Lilia coughs up more blood choking on what could have been a laugh, silent and racking her frame, and her lips curve upward into a smile as her eyes close, her skin still bathed in steady, calm blue light.

Zorya rests her fingers against Lilia’s throat, feeling the fading beat of her pulse against her fingertips and breathes in sharply, looking down at the girl cradled in her arms. Stupid, stupid, impossibly brave, dead girl, throwing this all on her when all she has left to give is that promise and a secret. Not her biggest, because wouldn’t that be just a way to crush the last of a dying girl’s hope, and even with every other mistake she’s made in a chain of mistakes as long as her life, every single fucking mistake she’s ever made coming back to bite her in the ass, she won’t make that one.

“My name was Alexia Laskaris,” she says, quietly, not even sure if Lilia can hear her anymore and isn’t even fucking sure why she’s doing this because it doesn’t make a difference in the end.

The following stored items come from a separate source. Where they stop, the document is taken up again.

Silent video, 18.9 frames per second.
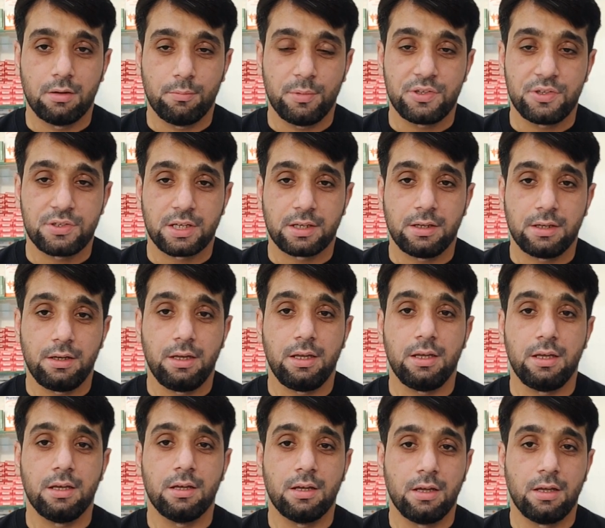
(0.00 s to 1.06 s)

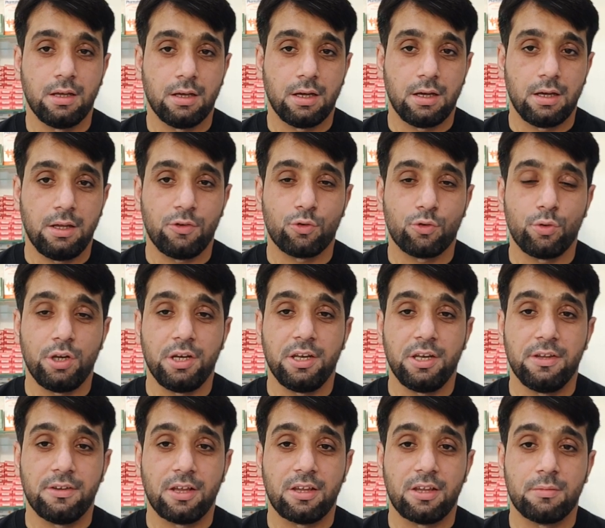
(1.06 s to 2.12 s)
mistakenly insulin
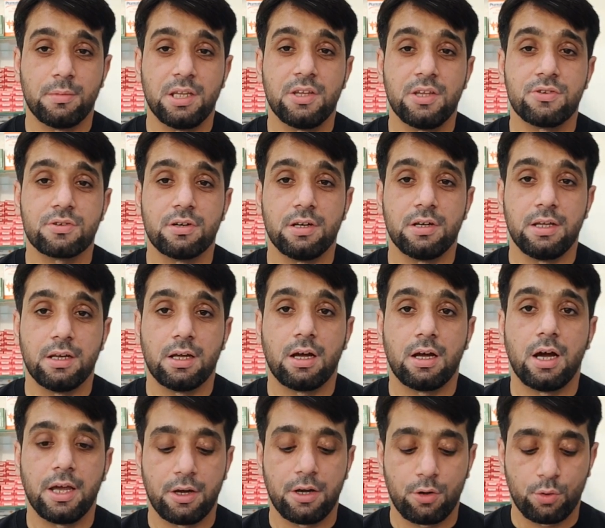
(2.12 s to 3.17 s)
is administered in a
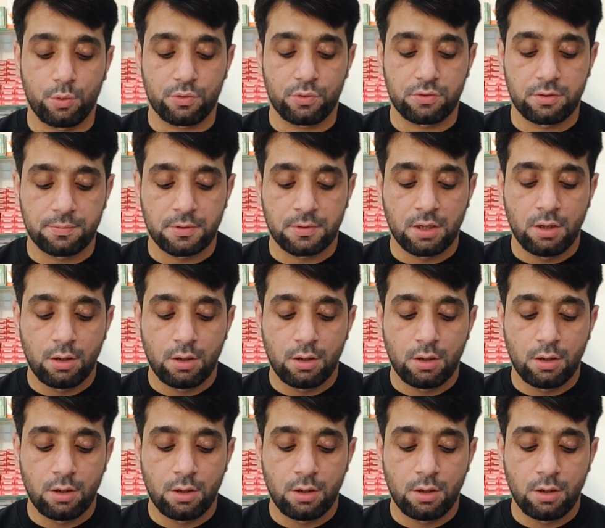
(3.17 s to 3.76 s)
higher dose.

Possibilities, maybe, for what could have been, all those doors that just slammed closed and maybe she owes the girl a little honesty, here at the end. Won’t balance out anything. It never would.

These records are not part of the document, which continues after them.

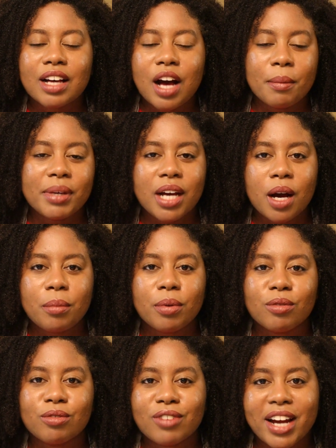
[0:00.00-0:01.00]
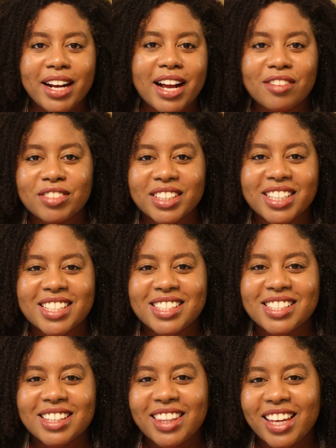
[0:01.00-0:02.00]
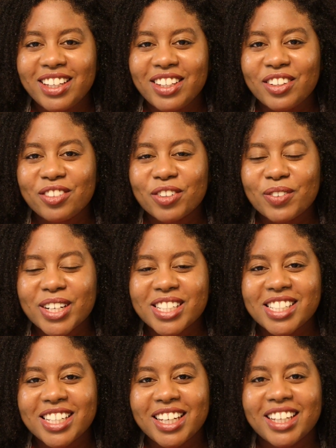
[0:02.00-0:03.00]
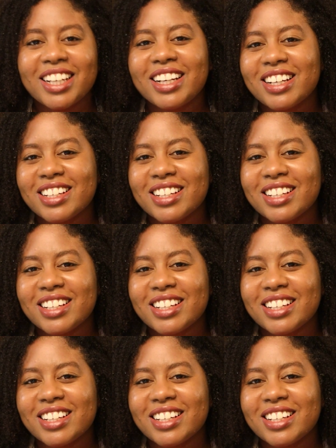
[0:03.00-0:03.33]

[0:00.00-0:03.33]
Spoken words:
coming up right after this. Thank you for watching.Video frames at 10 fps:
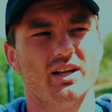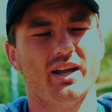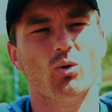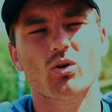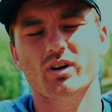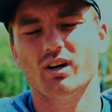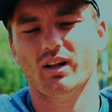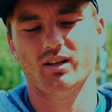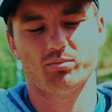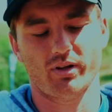In order
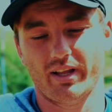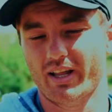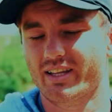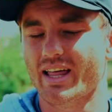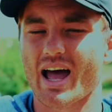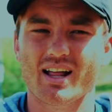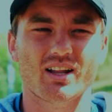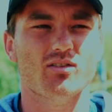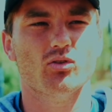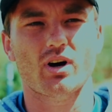to play like that
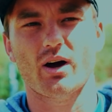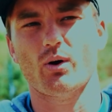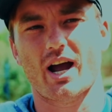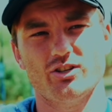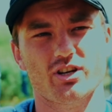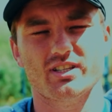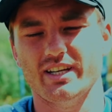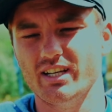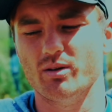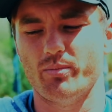level, I just
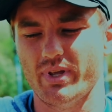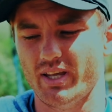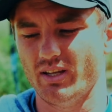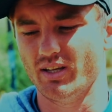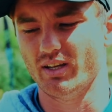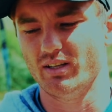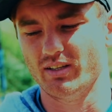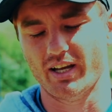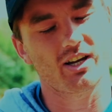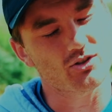need to be
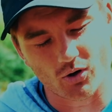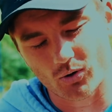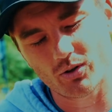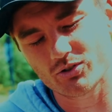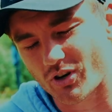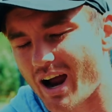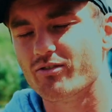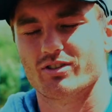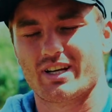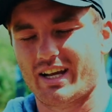in control of those
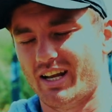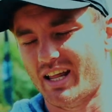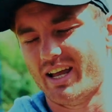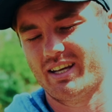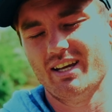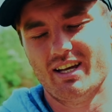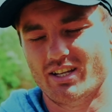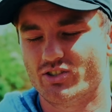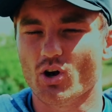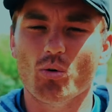drivers again. Like
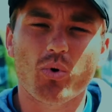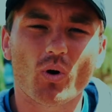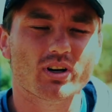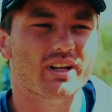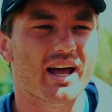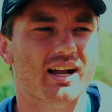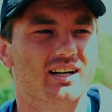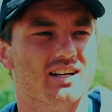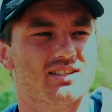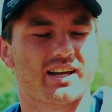it's so important
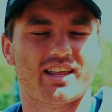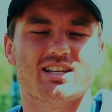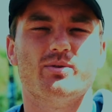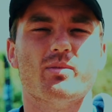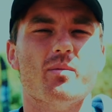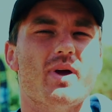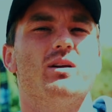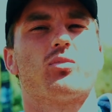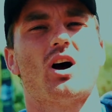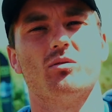because like that's been my
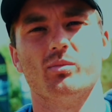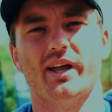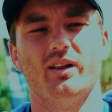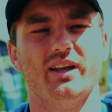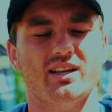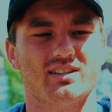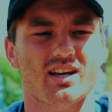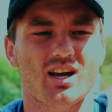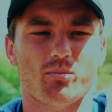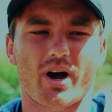main problem lately is
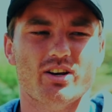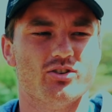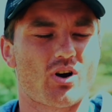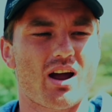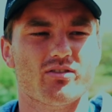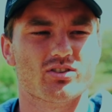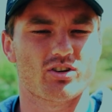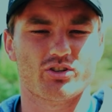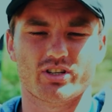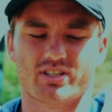my drivers
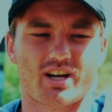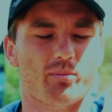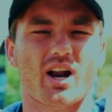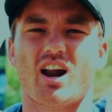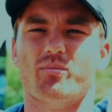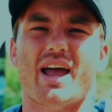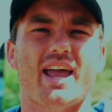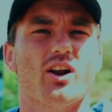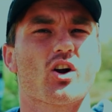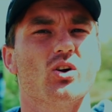are just coming out of my
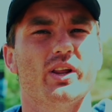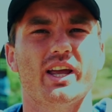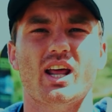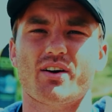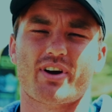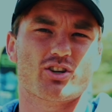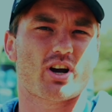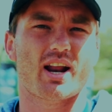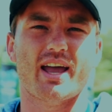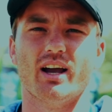hand early, and if I
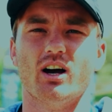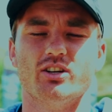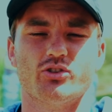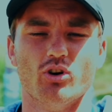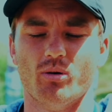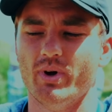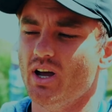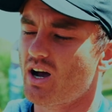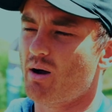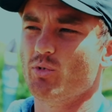try to hang on to them,
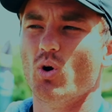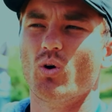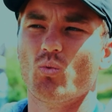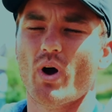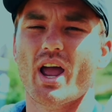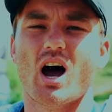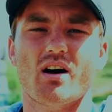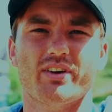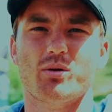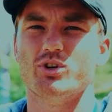I'm going way
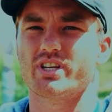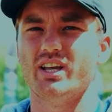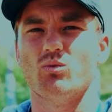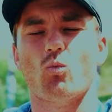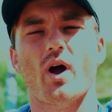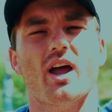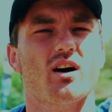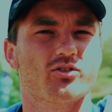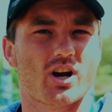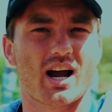off, and I'm just getting way
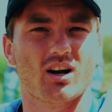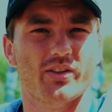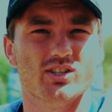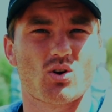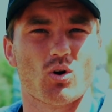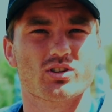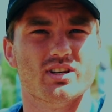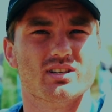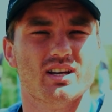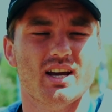off track on these
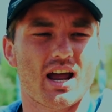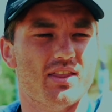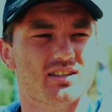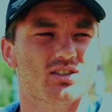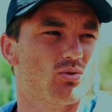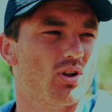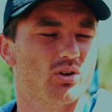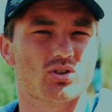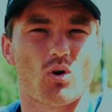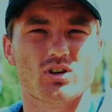courses. And this is one of
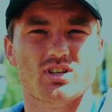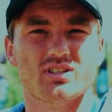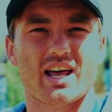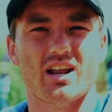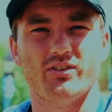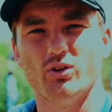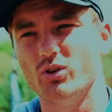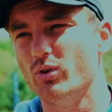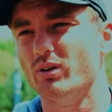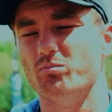those courses that if you
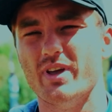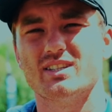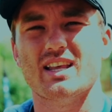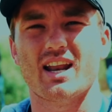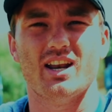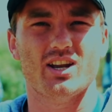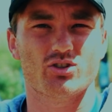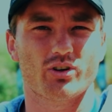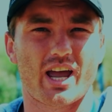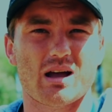do miss that
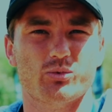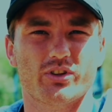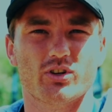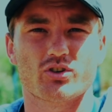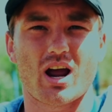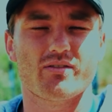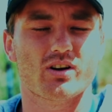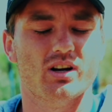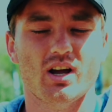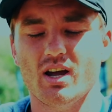initial gap with your
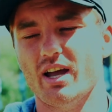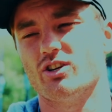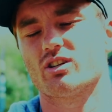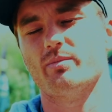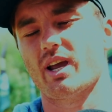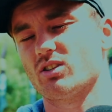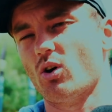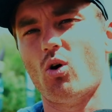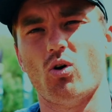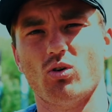driver, it just makes the
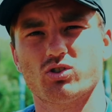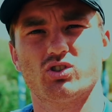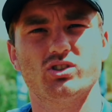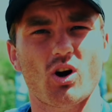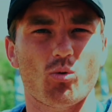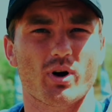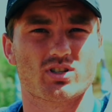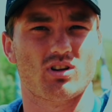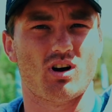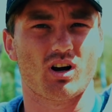hole so much
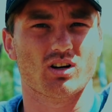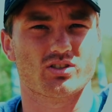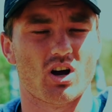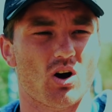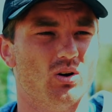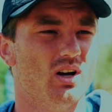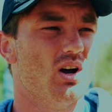longer. So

One breath, faltering, two breaths, barely more than a sip of air strangled by blood no matter how she fights for it, Lilia’s slender chest rises and falls shallowly, and doesn’t rise again, and the light of her magic fades into nothing. And just like that, Zorya thinks bitterly, for all that Lilia fought her entire life, even fought to breathe for even a moment more at the end, she’s gone, leaving everything to her. A fragile hope and a smile that’s forever frozen and yet another dead girl in a chain of too many, too many dead children and a future that couldn’t possibly be worth keeping now.

Stupid, stupid, brave, brilliant girl, who maybe she could have loved in a few years, or maybe she had loved her more than a little, but it makes absolutely no fucking difference now. There’s nothing left of the girl but an empty shell that Zorya considers for a moment just torching and letting the wind carry the ashes, fuck it, they all go back to ashes in the end anyway, so why not?

Zorya was certain that she had forgotten how to cry when everything truly human about her had burned to ash and memory, long years of being too numb and angry to cry even when the stars fell and the world burned and ended: she scrubs at her eyes with one hand, expecting nothing but dry skin and regret, and finds that she is still human enough to weep.